Why Network Awareness Matters More Than Ever for UK Organisations

The modern business is, unavoidably, a digital one. The online nature of modern life is not something that businesses can escape, even if they exist primarily in material spaces; the internet is a hyperextension of existing socio-economic reality, and a space in which commerce is now most commonly undertaken.

It would take an especially sheltered business to be unaware as to these facts – but these aren’t the businesses towards which the following words are pointed. Rather, there’s a sweet spot of businesses new and old, busy enough to be something of a danger to themselves. Such businesses rely on digital, interconnected architectures to thrive, but are unaware of the dangers they face as a result of naïve approaches to the same architectures.

1) Shadow IT, Hybrid Estates, and the Visibility Gap

When thinking about information technology, and the various risks it can represent for the average business, it is easy to default to preconceived notions about security lapses; hacked mainframes, compromised executives, figurative Ethan Hunts rappelling their way through the laser grids of otherwise airtight security systems. But the reality is a little more banal – and one of risks created, more or less, by management and human behaviour.

Where any business exists in multiple places, security risks abound. As a hybrid business, with local storage, private and public cloud services, and hybrid-working employees, the points of failure for operational security are higher than otherwise. Shadow IT is a great example of this, referring broadly to the interpolation of unapproved technologies into a sensitive workflow. Such technologies, whether unsanctioned applications or otherwise, can present significant issues for businesses; they have the potential to be backdoors.

2) Segmentation and Least Privilege at Network Level

How, then, does one properly address the safety of a hybrid estate?

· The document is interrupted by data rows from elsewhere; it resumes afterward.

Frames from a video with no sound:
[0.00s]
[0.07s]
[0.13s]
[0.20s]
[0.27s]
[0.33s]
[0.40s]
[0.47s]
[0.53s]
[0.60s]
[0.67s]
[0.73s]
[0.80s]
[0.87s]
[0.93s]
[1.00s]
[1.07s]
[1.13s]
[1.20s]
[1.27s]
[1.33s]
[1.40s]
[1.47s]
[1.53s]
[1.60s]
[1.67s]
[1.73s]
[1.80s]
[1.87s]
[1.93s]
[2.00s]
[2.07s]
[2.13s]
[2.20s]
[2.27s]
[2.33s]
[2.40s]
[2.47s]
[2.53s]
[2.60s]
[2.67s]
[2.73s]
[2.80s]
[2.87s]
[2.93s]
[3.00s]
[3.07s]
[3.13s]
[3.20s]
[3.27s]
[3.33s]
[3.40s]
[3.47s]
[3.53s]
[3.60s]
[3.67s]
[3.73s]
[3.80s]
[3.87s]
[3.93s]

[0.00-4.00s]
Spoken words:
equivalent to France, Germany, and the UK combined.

The answer is not in attempting to police shadow IT realities; humans are human, and any attempt to sanction unapproved IT will not yield appreciable results. Control, though, is possible – through network segmentation and ‘least privilege’ access.

Network segregation, simply put, is the isolation of individual nodes in a network from one another. Parts of a network are, hence, not automatically connected to one another, halting the movement of data from one to another without requisite permissions. Least privilege, meanwhile, concerns employees and the granting of minimum-level access; that is, employees do not gain access to things they do not require, even out of convenience.

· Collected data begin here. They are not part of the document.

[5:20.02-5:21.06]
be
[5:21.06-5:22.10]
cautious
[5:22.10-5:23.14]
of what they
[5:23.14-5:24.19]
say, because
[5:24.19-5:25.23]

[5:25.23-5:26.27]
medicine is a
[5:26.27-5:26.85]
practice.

3) Telemetry That Security and Ops Can Share

These technologies can be applied broadly, but doing so blindly risks losing understanding of IT weak spots. Shared telemetry is the solution to this particular snag, where information can be collected and processed to understand risks inherent to segments in a network. Network intelligence, in this sense, enables shrewd management of network security.

4) Getting Started: Quick Wins and Roadmap

So, where to start with all this? Well, benchmarks are invaluable. Identifying and setting KPIs for network safety are crucial for measuring results – which means knowing where you are, and where you want your business to be with respect to OpSec and more.